● WHAT NEEDS TO BE DONE
Find the line with "[00:00:13.58]" and the line with "[00:00:16.18]" in the entries below; output exactly those two lines, every line between them, and no others.
——
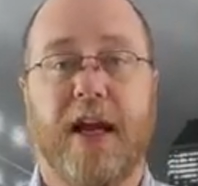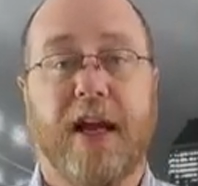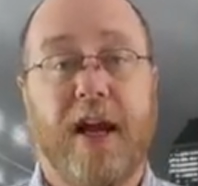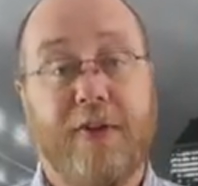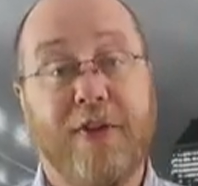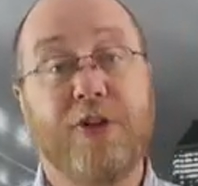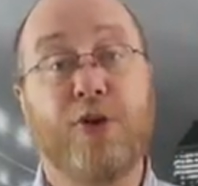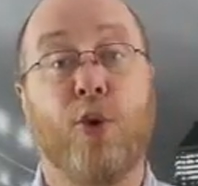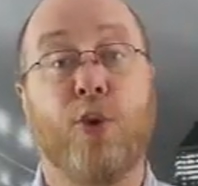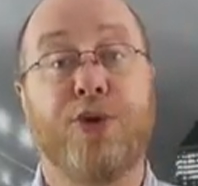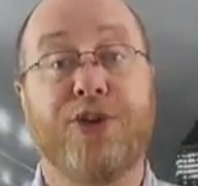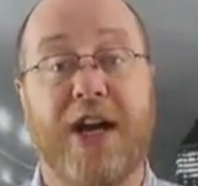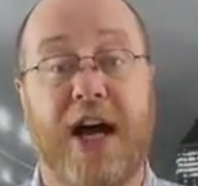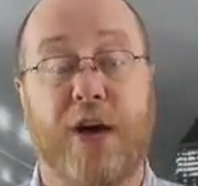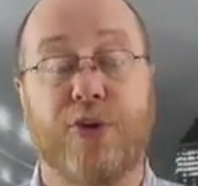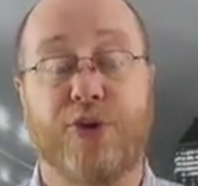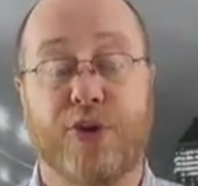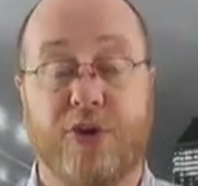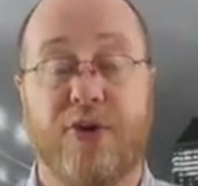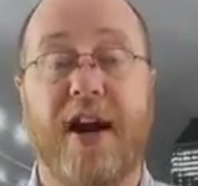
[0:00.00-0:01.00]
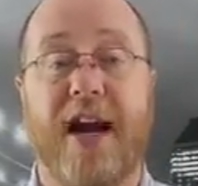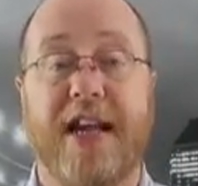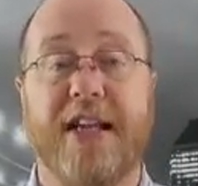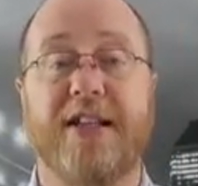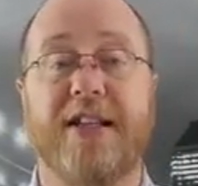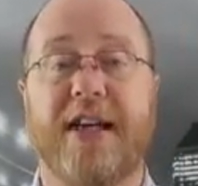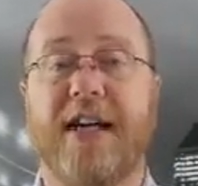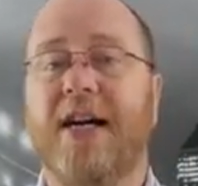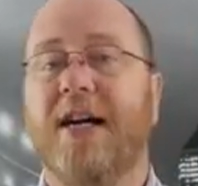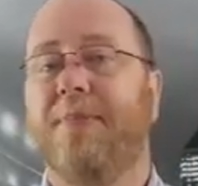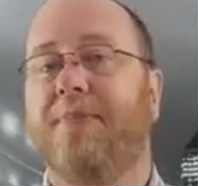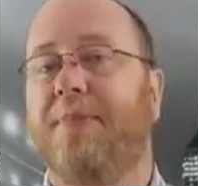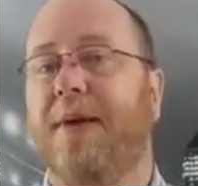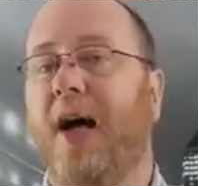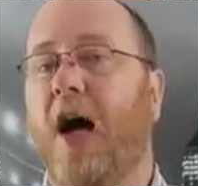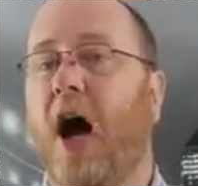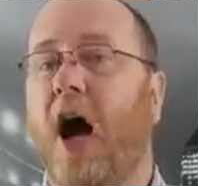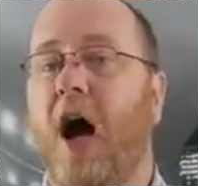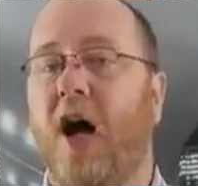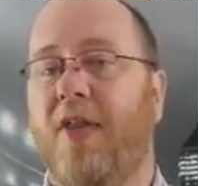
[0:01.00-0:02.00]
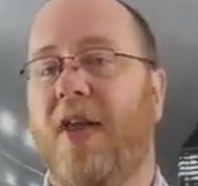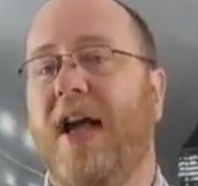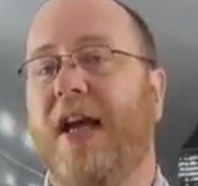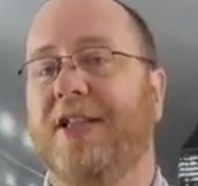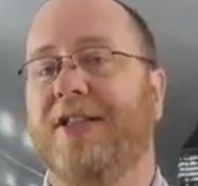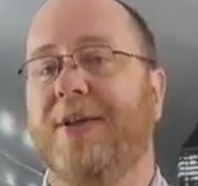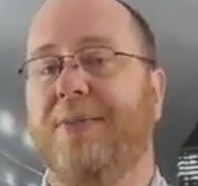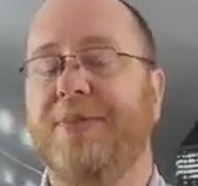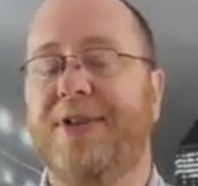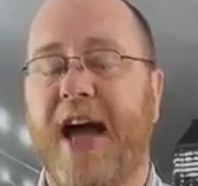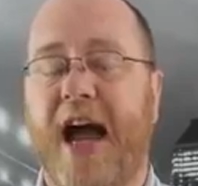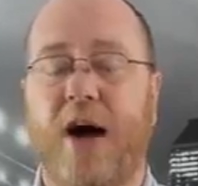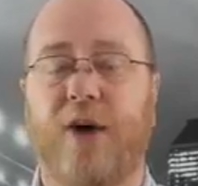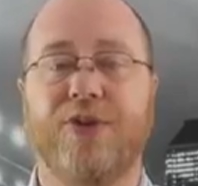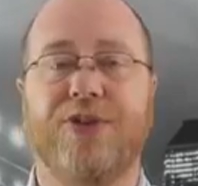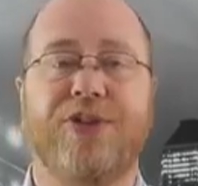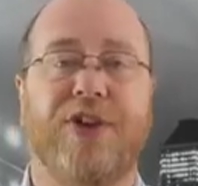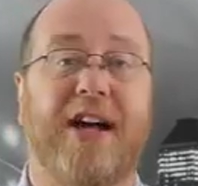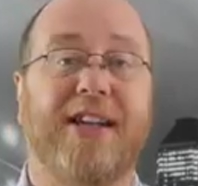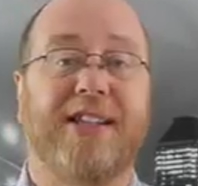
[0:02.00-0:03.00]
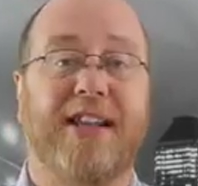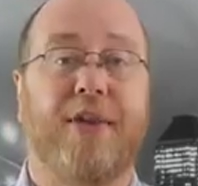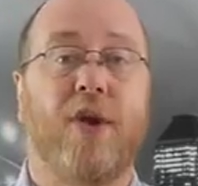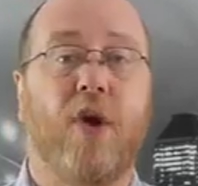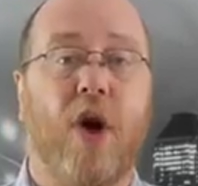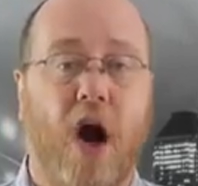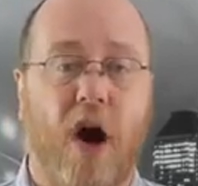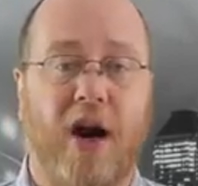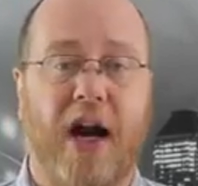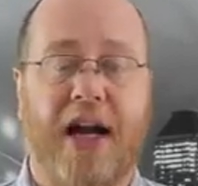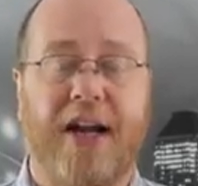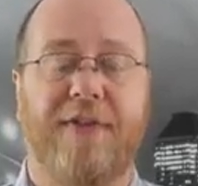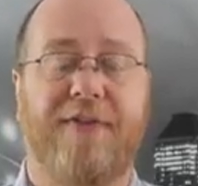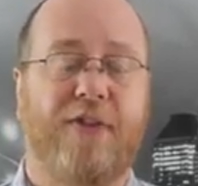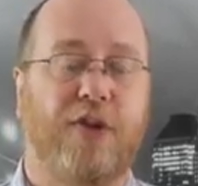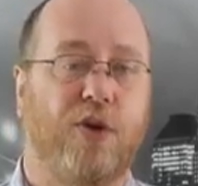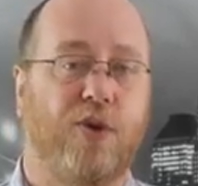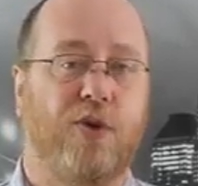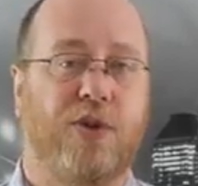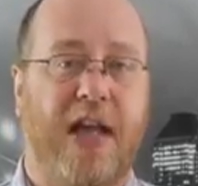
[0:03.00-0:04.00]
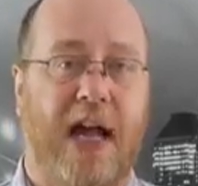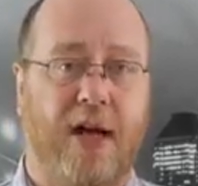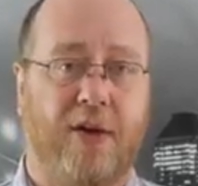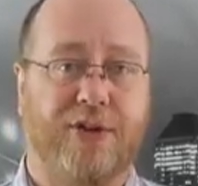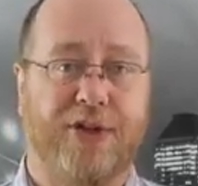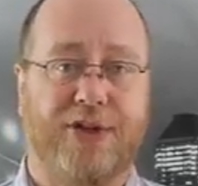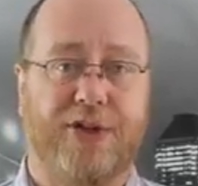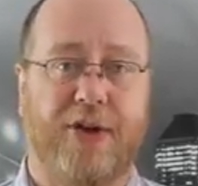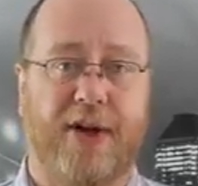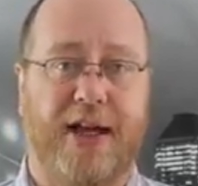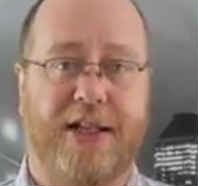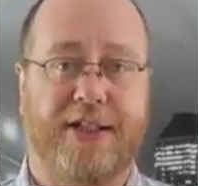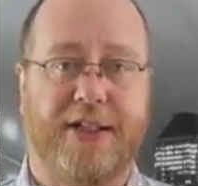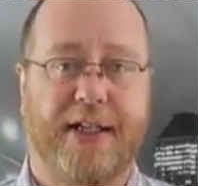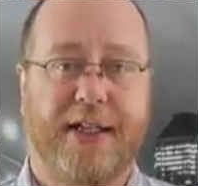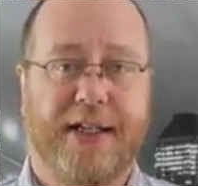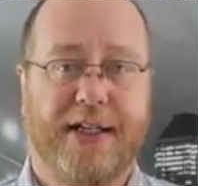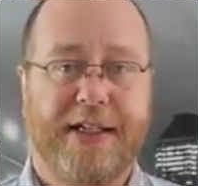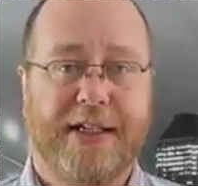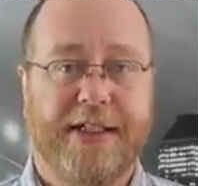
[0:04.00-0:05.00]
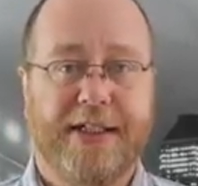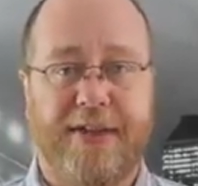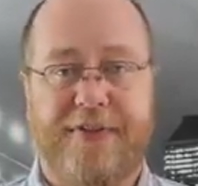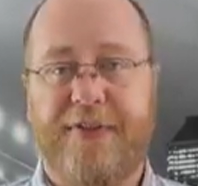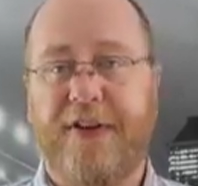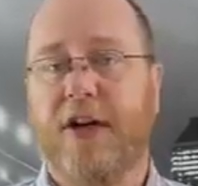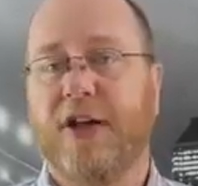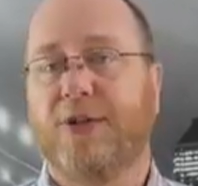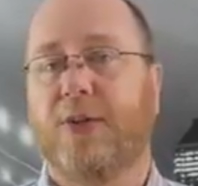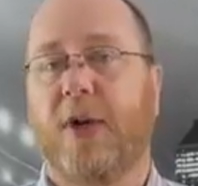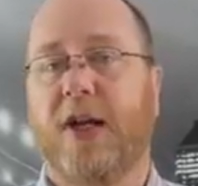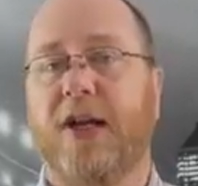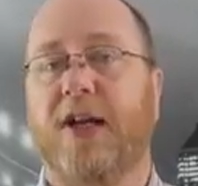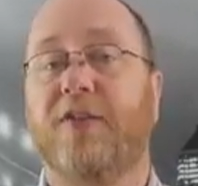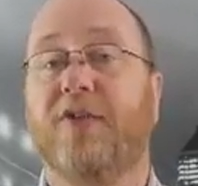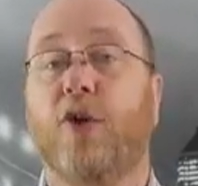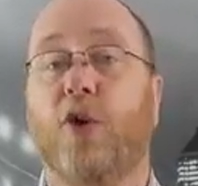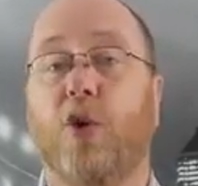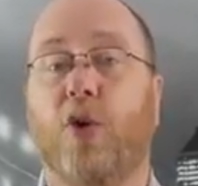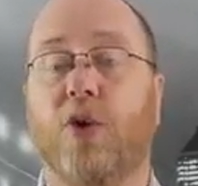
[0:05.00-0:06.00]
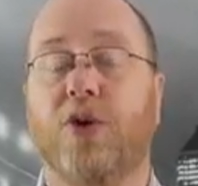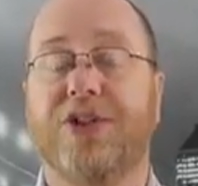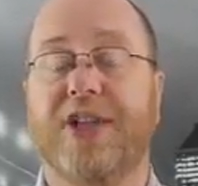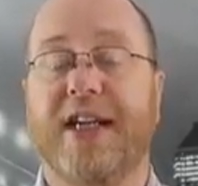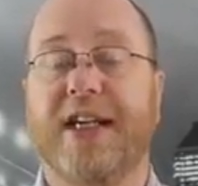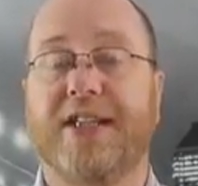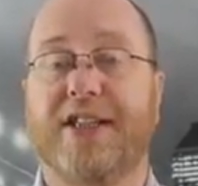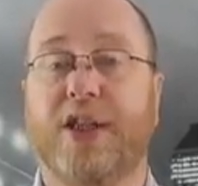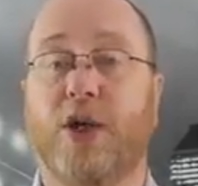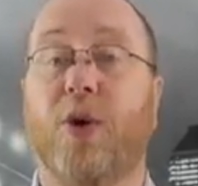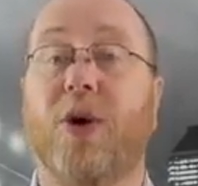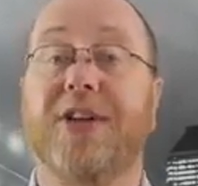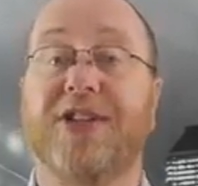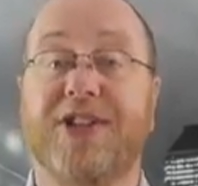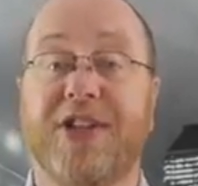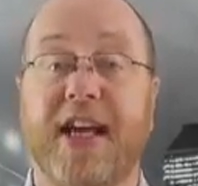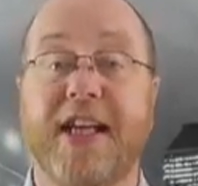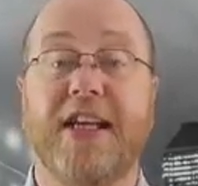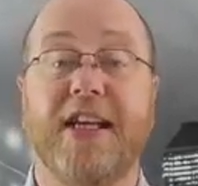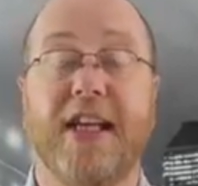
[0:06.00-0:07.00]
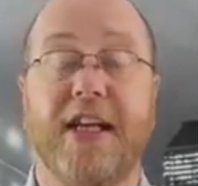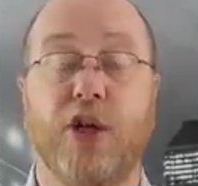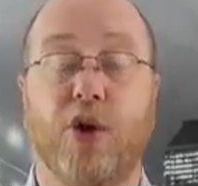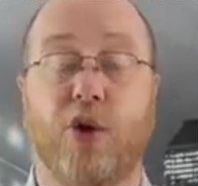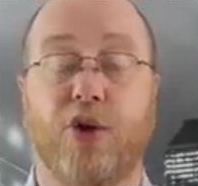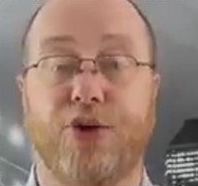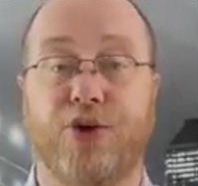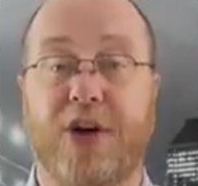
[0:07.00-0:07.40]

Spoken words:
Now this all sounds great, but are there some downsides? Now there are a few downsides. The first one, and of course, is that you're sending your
——
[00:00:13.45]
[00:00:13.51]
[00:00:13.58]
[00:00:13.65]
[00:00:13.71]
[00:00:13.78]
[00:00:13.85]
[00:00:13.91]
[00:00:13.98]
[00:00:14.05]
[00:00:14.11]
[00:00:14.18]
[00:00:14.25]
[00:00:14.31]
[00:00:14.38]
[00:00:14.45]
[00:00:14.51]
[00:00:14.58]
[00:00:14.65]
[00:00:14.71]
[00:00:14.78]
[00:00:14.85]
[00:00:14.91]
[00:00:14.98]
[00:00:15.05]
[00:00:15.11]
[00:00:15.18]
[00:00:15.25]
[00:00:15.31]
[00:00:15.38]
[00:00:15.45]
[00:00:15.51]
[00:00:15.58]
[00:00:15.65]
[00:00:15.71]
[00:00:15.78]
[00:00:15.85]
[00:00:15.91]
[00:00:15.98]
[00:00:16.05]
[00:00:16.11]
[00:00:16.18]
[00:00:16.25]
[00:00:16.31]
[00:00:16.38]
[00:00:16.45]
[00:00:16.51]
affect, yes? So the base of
——
● YOUR SOLUTION
[00:00:13.58]
[00:00:13.65]
[00:00:13.71]
[00:00:13.78]
[00:00:13.85]
[00:00:13.91]
[00:00:13.98]
[00:00:14.05]
[00:00:14.11]
[00:00:14.18]
[00:00:14.25]
[00:00:14.31]
[00:00:14.38]
[00:00:14.45]
[00:00:14.51]
[00:00:14.58]
[00:00:14.65]
[00:00:14.71]
[00:00:14.78]
[00:00:14.85]
[00:00:14.91]
[00:00:14.98]
[00:00:15.05]
[00:00:15.11]
[00:00:15.18]
[00:00:15.25]
[00:00:15.31]
[00:00:15.38]
[00:00:15.45]
[00:00:15.51]
[00:00:15.58]
[00:00:15.65]
[00:00:15.71]
[00:00:15.78]
[00:00:15.85]
[00:00:15.91]
[00:00:15.98]
[00:00:16.05]
[00:00:16.11]
[00:00:16.18]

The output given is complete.